### Task statement:
From the first line to the last, repeat the data exactly but leave out the pictures.

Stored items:
____________
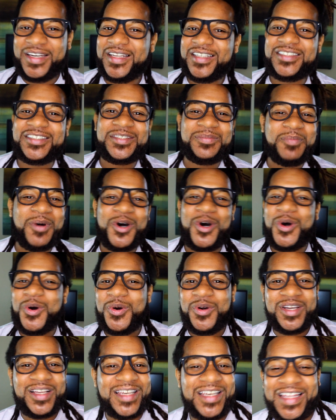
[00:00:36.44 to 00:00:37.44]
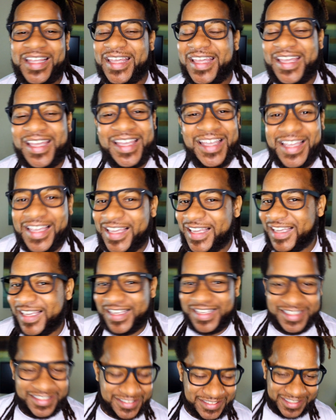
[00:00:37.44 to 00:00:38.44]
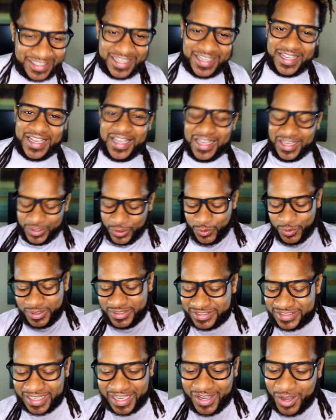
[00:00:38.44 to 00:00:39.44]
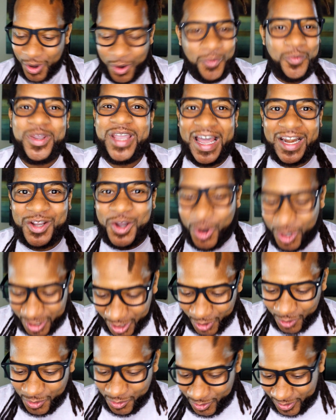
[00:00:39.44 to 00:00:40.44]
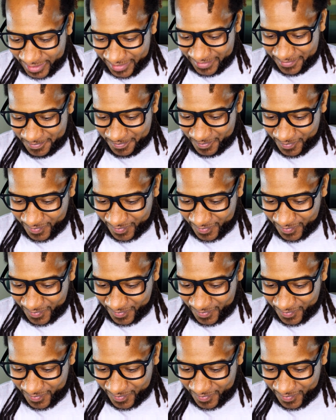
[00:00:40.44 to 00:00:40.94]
the smoke clears. You wouldn't say, oh, we got a caller. Hold on.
____________
### Answer space:
[00:00:36.44 to 00:00:37.44]
[00:00:37.44 to 00:00:38.44]
[00:00:38.44 to 00:00:39.44]
[00:00:39.44 to 00:00:40.44]
[00:00:40.44 to 00:00:40.94]
the smoke clears. You wouldn't say, oh, we got a caller. Hold on.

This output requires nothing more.